:: INPUT MATERIAL
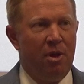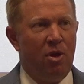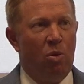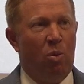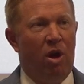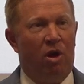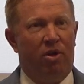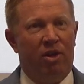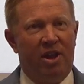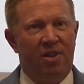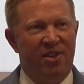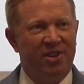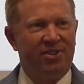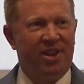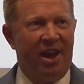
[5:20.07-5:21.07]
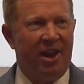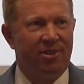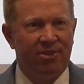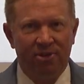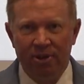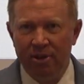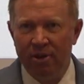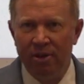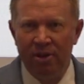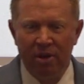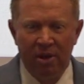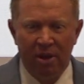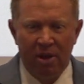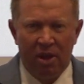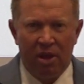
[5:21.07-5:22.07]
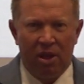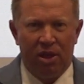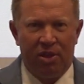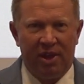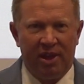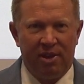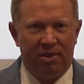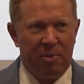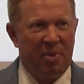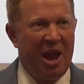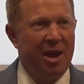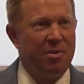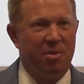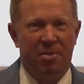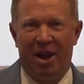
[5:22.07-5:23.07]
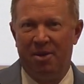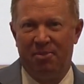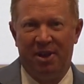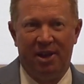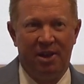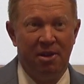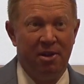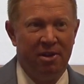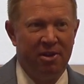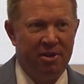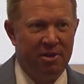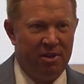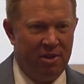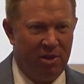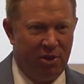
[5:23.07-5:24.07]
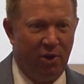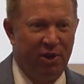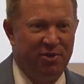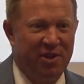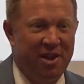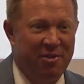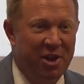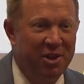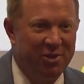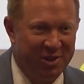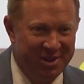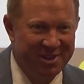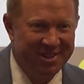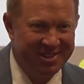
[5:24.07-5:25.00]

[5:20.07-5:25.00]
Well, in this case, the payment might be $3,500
::::
■ WORK REQUIRED ■
Copy all records exactly, no images.

■ ANSWER AREA ■
[5:20.07-5:21.07]
[5:21.07-5:22.07]
[5:22.07-5:23.07]
[5:23.07-5:24.07]
[5:24.07-5:25.00]

[5:20.07-5:25.00]
Well, in this case, the payment might be $3,500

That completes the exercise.